Planned Parenthood in Memphis refused to comment on-camera on the tape.
In a statement, a spokeswoman called the allegation "serious."
While the spokeswoman said the accuracy of the tape hasn't been verified, she says Planned Parenthood has taken swift action, and is conducting additional staff training this week.
Christopher Orr (someone who favors legal abortion) shoots down the pro-choice argument that prolifers can't praise people for choosing life because they think abortion should be illegal.
I'm sympathetic to the intent of this argument, but ultimately I don't think it holds water. There are, after all, plenty of situations in which we applaud someone for doing one thing, even as we believe the alternative should be unacceptable or even illegal.
Imagine someone who is genuinely hungry, or even has a hungry family, who finds himself walking past an unattended fruit stand.
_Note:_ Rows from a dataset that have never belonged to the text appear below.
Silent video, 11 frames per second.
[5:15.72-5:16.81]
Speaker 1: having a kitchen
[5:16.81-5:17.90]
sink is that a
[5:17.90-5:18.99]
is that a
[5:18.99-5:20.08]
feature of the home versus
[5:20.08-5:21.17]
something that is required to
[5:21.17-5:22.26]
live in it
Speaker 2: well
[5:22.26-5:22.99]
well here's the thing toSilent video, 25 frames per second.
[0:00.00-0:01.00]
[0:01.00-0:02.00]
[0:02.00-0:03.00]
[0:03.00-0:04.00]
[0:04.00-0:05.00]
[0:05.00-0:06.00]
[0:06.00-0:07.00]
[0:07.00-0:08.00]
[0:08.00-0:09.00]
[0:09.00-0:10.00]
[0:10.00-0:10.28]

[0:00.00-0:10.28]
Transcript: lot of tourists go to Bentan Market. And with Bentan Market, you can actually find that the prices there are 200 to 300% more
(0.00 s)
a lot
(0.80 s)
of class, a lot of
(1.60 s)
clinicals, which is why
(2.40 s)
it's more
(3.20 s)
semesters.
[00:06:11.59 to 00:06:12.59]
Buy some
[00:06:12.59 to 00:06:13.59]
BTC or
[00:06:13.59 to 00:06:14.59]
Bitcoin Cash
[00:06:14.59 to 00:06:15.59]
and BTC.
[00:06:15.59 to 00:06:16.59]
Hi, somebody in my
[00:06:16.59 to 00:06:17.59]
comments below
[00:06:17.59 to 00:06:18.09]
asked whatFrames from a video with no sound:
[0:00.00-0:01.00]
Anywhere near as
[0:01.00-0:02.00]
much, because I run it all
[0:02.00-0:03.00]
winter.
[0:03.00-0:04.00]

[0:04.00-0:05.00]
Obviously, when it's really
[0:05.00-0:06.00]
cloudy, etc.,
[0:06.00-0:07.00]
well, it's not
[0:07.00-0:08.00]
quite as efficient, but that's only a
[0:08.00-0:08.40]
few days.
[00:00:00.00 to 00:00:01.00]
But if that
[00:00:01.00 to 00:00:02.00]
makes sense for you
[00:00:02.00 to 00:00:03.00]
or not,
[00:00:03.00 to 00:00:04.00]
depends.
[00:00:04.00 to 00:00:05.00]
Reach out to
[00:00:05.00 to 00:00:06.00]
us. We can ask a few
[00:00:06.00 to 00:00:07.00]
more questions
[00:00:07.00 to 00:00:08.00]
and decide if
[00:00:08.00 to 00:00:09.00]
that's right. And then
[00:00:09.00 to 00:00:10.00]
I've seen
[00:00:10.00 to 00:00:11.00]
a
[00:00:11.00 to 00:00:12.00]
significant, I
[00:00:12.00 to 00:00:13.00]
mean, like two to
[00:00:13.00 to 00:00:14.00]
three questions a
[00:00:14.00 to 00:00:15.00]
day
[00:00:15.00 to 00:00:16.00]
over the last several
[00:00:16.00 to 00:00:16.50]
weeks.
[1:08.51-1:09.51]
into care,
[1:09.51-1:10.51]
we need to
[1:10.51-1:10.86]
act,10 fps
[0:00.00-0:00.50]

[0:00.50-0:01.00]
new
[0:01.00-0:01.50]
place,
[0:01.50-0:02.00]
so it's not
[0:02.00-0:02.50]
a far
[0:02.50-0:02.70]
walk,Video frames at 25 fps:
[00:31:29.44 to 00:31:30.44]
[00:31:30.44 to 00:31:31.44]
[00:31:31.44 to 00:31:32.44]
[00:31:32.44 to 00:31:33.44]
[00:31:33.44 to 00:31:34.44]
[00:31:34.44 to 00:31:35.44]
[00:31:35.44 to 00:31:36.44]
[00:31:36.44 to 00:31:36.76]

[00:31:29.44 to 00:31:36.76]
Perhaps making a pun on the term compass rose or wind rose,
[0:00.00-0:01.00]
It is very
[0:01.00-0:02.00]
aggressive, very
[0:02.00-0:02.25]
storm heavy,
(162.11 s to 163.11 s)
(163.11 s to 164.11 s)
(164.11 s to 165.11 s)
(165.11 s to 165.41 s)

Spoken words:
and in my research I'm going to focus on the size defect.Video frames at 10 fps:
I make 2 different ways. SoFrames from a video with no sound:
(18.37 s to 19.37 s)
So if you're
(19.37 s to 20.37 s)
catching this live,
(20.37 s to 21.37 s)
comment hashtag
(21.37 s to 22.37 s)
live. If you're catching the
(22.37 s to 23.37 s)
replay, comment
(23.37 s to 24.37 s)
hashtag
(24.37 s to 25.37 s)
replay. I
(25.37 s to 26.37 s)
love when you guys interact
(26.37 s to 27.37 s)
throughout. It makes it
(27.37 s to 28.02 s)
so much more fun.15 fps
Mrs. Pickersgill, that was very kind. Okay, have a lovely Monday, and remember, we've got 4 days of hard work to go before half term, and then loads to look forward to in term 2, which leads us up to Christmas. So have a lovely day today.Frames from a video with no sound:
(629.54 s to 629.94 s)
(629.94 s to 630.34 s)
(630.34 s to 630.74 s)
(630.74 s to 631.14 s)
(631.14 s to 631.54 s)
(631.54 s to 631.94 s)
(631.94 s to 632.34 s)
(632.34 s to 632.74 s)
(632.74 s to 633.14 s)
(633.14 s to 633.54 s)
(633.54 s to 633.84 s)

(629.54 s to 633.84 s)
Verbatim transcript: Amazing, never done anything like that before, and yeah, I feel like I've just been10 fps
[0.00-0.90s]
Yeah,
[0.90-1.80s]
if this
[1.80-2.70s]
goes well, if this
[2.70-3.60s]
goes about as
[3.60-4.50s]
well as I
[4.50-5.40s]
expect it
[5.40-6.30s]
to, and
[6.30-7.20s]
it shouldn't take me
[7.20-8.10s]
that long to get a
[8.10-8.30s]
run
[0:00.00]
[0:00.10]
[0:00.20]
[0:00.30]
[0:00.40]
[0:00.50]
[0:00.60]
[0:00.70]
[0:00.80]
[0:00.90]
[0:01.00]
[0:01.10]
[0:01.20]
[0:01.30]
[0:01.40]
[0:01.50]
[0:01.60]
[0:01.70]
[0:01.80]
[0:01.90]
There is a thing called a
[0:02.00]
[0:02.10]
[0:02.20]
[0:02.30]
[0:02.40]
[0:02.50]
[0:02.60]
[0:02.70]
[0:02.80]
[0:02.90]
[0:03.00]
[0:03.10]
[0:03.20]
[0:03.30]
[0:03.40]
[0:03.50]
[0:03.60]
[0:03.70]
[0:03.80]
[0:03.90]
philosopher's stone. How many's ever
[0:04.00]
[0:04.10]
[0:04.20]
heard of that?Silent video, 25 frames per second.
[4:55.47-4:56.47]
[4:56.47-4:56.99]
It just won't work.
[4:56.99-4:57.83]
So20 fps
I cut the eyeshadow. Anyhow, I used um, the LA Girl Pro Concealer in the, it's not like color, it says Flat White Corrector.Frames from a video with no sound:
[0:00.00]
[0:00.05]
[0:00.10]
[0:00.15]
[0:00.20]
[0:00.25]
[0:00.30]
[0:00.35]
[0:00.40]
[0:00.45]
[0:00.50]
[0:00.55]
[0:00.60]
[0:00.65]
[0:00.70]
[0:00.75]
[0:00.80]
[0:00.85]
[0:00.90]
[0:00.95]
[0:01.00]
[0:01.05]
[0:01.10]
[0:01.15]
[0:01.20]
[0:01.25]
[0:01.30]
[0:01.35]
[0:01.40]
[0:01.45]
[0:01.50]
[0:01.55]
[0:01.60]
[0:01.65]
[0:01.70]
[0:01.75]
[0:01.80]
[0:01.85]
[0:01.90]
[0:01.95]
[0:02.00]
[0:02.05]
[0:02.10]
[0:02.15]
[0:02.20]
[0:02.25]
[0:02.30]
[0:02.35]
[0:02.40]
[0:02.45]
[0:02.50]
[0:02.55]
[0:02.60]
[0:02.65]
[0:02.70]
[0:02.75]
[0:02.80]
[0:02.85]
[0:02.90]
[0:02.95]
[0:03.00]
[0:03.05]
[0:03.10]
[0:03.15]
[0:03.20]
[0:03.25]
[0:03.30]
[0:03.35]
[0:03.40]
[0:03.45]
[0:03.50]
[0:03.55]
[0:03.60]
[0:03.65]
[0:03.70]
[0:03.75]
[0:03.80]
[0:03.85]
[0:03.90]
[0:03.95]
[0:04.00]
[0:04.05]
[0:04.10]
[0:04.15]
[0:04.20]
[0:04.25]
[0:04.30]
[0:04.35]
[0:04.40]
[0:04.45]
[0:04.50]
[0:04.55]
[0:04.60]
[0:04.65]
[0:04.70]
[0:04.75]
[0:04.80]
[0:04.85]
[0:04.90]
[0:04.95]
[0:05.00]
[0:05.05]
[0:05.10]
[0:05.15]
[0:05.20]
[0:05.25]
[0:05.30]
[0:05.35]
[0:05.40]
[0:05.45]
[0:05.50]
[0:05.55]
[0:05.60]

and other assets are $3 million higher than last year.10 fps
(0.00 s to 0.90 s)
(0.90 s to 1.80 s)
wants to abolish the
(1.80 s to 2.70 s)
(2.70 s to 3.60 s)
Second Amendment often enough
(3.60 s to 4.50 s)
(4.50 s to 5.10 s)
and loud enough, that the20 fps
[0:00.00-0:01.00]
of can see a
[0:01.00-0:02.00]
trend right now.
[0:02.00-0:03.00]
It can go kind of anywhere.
Just because we might applaud his decision not to steal an apple, it doesn't mean we think theft should be a legal option.
Wesley Smith discusses how British advocates for experimenting on human embryos were able to turn the tide to get what they wanted.
But the point wasn't to provide the politicians and the public with accurate science from which to engage in rational analysis. It was to skew the politics and stack the deck in order to achieve a desired outcome. A pseudo scientific term was coined to carry the weight of this junk biology--and the "pre embryo" entered the lexicon.
That gave parliamentarians who wanted to authorize the research an excuse to do so. Human embryos were, suddenly, no longer human.
One would think after the whole Raelian cloning scam, the mainstream media would have learned their lesson regarding quacks who've claimed to have created cloned human embryos and implanted them in women's wombs. If reporting on one of these quacks, they would provide some expert refuting the likelihood of the quack's claims. Guess not.